En Italie, 54 % de l'eau dépasse les limites des PFAS
La pollution par les PFAS menace plus de la moitié des eaux italiennes. Au-delà des limites se trouvent également 51 à 60 % des rivières, 11 à 35 % des lacs et 47 à 100 % des eaux de transition européennes. Des mesures urgentes sont essentielles pour protéger la santé, les écosystèmes et les ressources en eau. Découvrez les solutions mises en place
En Italie, 54% de l'eau surveillée dépasse les limites de sécurité pour les PFAS, les produits chimiques connus sous le nom de « polluants éternels ». Mais nous ne sommes pas seuls : en Europe, le tableau est tout aussi préoccupant. En effet, sur le Vieux Continent, 51 à 60 % des rivières, 11 à 35 % des lacs et 47 à 100 % des eaux de transition sont hors limites. Ainsi, les données de l'Agence européenne pour l'environnement (AEE) décrivent une réalité qui nécessite des interventions immédiates pour protéger la santé et l'environnement.
Des voies navigables alpines aux côtes italiennes, la présence des PFAS ne connaît pas de frontières. Résistante à la dégradation, cette menace invisible s’accumule dans l’environnement et les organismes vivants, transportée par l’air et l’eau. Et même si certains pays, comme la Belgique et la France, signalent des niveaux de contamination de 100 %, même en Italie, le problème est plus grave qu'on ne le pense.
Les chiffres des contaminations
Entre 2018 et 2022, la surveillance a révélé que 51 à 60 % des rivières européennes et 47 à 100 % des eaux côtières dépassaient les limites de sécurité pour les PFAS. La situation n’est pas meilleure pour les lacs, où le pourcentage de sites contaminés est passé de 11 % en 2018 à 35 % en 2022.
Certains pays cependant, comme L'Espagne, l'Irlande et la Pologne affichent une situation moins critique, avec moins de 20 % de sites en excès. Cependant, le problème est mondial : des PFAS ont été détectées même dans des zones reculées comme l'Arctique, transportées par les courants marins et atmosphériques, et au-delà.
Pourquoi les PFAS sont-ils dangereux ?
Les PFAS sont connus comme des « polluants éternels » en raison de leur capacité à résister à la dégradation. Mais ce n’est pas seulement leur persistance qui les rend dangereux. Ces composés sont très mobiles, peuvent voyager dans l'eau, l'air et le sol, et ont un potentiel de bioaccumulation dans les organismes vivants.
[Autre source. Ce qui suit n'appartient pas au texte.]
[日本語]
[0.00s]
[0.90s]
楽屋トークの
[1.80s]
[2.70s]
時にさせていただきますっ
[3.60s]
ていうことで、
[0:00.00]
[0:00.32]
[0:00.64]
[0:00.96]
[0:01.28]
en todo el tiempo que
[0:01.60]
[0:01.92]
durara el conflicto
Les effets sur la santé humaine comprennent des problèmes du système immunitaire, des perturbations endocriniennes et un risque accru de certaines maladies.
Selon une étude du projet HBM4EU, Les niveaux de PFAS dépassent les seuils de sécurité chez les adolescents européens. La situation est particulièrement grave pour les composés à chaîne longue, qui ont tendance à s'accumuler dans les tissus humains, tandis que ceux à chaîne courte, bien que moins connus, sont plus mobiles et difficiles à éliminer de l'eau potable.
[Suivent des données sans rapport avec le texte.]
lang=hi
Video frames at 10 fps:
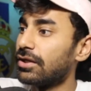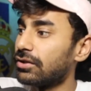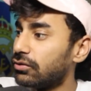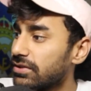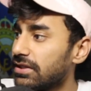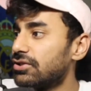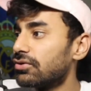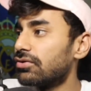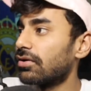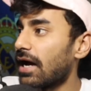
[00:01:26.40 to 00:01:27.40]
दूसरी जो
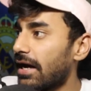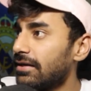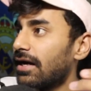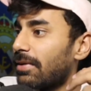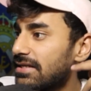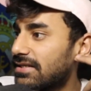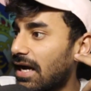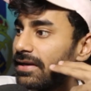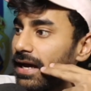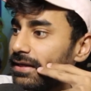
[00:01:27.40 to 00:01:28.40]
कहानियां हमारे
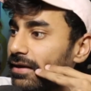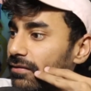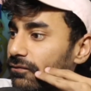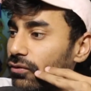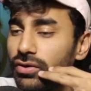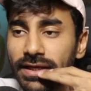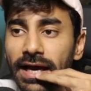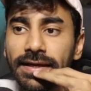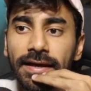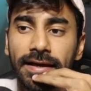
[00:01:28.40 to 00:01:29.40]
सामने आई हैं वो ये
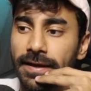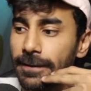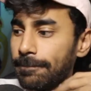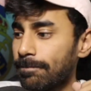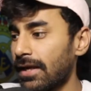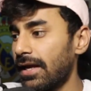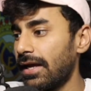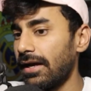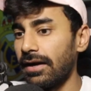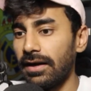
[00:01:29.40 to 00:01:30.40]
आई है कि
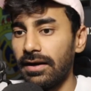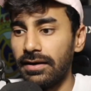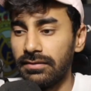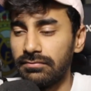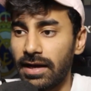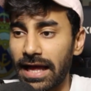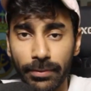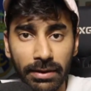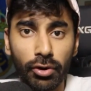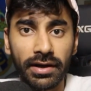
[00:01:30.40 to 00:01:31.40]

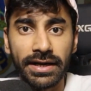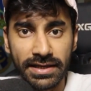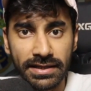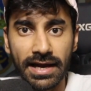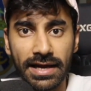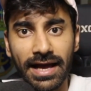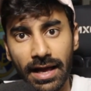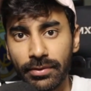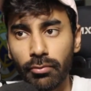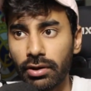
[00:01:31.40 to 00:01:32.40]
हाइब्रिड मॉडल का इंडिया ने कहा है कि
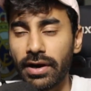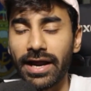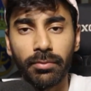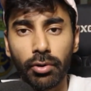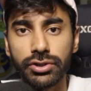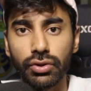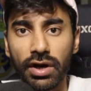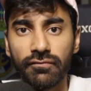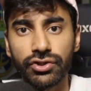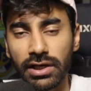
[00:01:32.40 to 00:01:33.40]
हाइब्रिड मॉडल और हाइब्रिड मॉडल जो
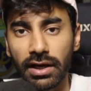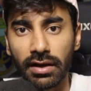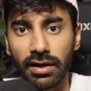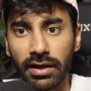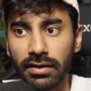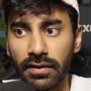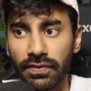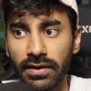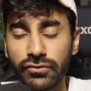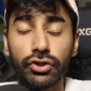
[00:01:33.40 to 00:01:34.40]
होगा वो श्रीलंका के
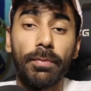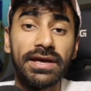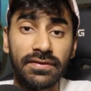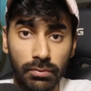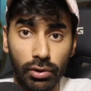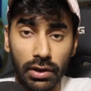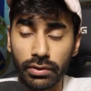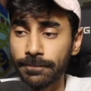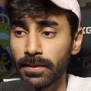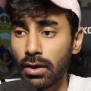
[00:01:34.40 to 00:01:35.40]
अंदर सॉरी दुबई के अंदर बोला
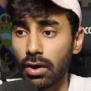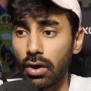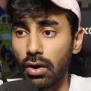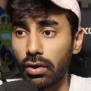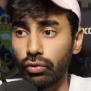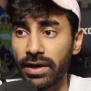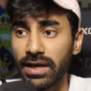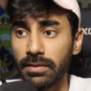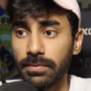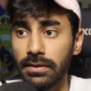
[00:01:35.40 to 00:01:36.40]
उन्होंने और दुबई
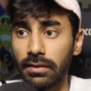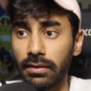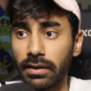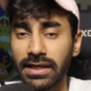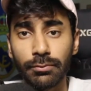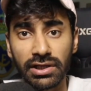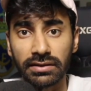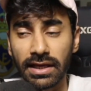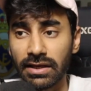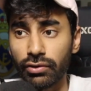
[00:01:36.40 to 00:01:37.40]
में भी इंडिया मुझे
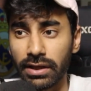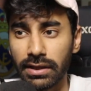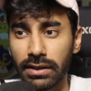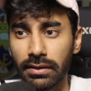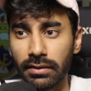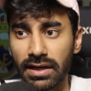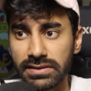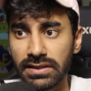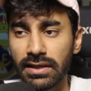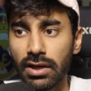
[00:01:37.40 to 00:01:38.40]
लगता है कि वो नहीं
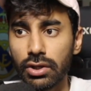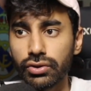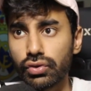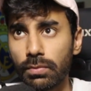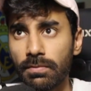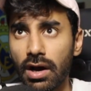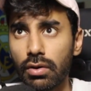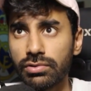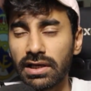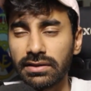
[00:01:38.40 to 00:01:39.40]
राजी है तो सुम हाउ
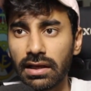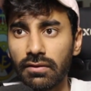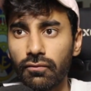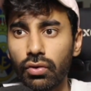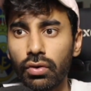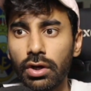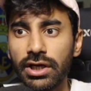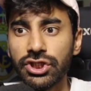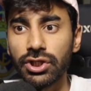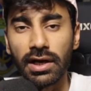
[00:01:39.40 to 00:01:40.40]
मुझे लगता है कि वो
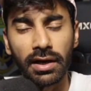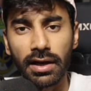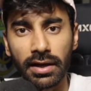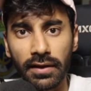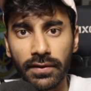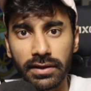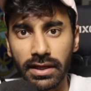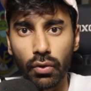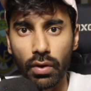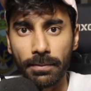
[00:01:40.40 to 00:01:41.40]
श्रीलंका के अंदर ये
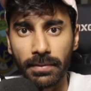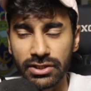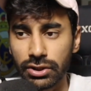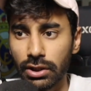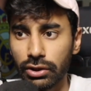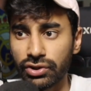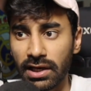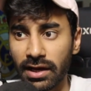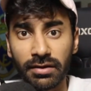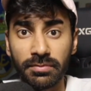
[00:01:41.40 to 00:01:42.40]
होगा मैच तो
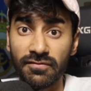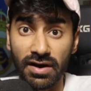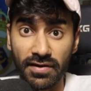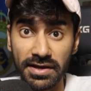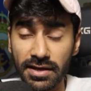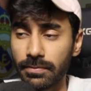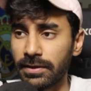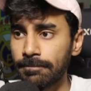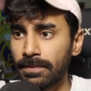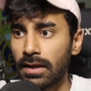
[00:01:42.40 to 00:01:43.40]
श्रीलंका की भी वाह वाही है यहाँ पर
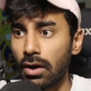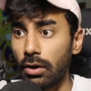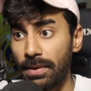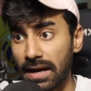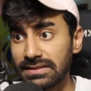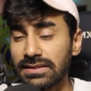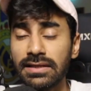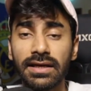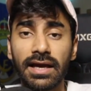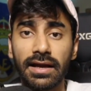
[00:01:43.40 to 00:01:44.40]
और पाकिस्तान
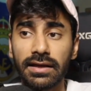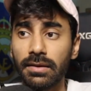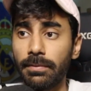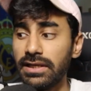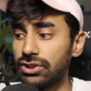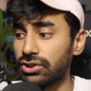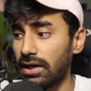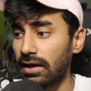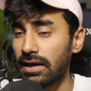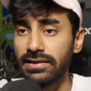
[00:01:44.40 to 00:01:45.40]
ये कह रहा है कि भाई
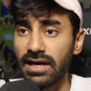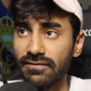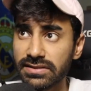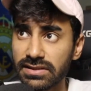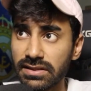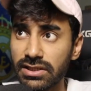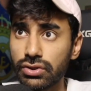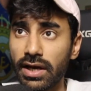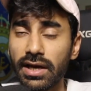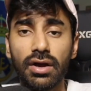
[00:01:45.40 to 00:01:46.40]
श्रीलंका या वेस्ट इंडीज जो है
Les causes de la diffusion
La contamination par les PFAS provient principalement des déchets industriels et de l’utilisation de pesticides. Produits chimiques utilisés dans de nombreuses industries, des revêtements imperméables aux contenants alimentaires, Les PFAS pénètrent dans l’environnement via des processus de fabrication et d’élimination inappropriés. Les courants marins et les embruns contribuent également à leur répartition mondiale, les transportant même vers des endroits éloignés des sources de pollution.
Les solutions : la proposition de restriction universelle
Le député européen Regard de Cristinadu groupe Verts/ALE, a souligné l'urgence d'adopter une restriction universelle sur les PFAS. La proposition, soutenue par des États comme le Danemark, l'Allemagne, les Pays-Bas, la Norvège et la Suède, vise à éliminer progressivement l’utilisation de ces substances chaque établir des limites plus strictes pour leur présence dans l’eau potable et les écosystèmes.
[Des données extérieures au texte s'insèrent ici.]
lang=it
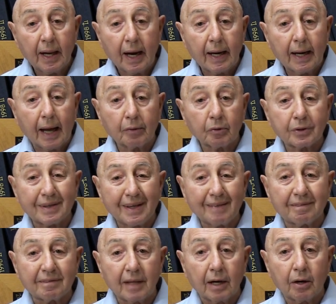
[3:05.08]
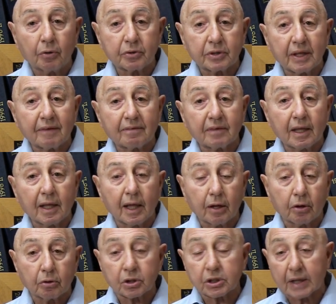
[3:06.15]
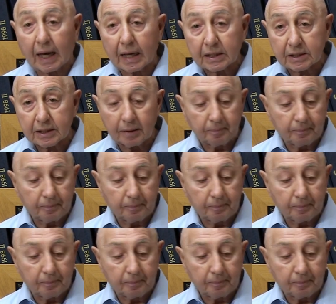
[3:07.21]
La notizie, le notizie erano scarse.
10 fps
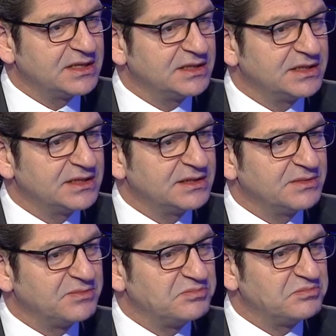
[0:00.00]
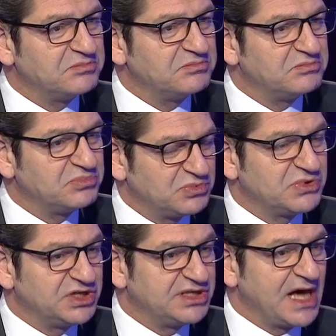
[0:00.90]
e,
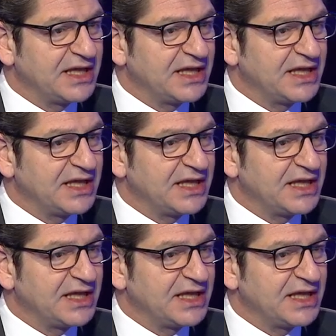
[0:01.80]
ciddi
« Il n’y a plus de temps à perdre. Le rapport de l'AEE met en lumière une situation préoccupante qui met en danger la santé publique et l'environnement », a déclaré Guarda. Parmi les mesures proposées, il y a aussi mise à jour de la liste des polluants prioritaires réglementés par la Directive Cadre sur l'Eau et une révision des limites de la directive sur l'eau potable.
Le rôle de l’UE : vers zéro pollution
L'Union européenne s'est fixé l'objectif ambitieux de atteindre zéro pollution d’ici 2027mais la propagation des PFAS représente un défi de taille. Pour y remédier, des actions coordonnées au niveau européen sont nécessaires, notamment :
- Surveillance plus détaillée et fréquente pour obtenir une image claire de la contamination.
- Méthodes analytiques plus sensibles pour identifier différents types de PFAS.
- Normes de qualité harmonisées pour l’eau potable, les eaux de surface et les eaux souterraines.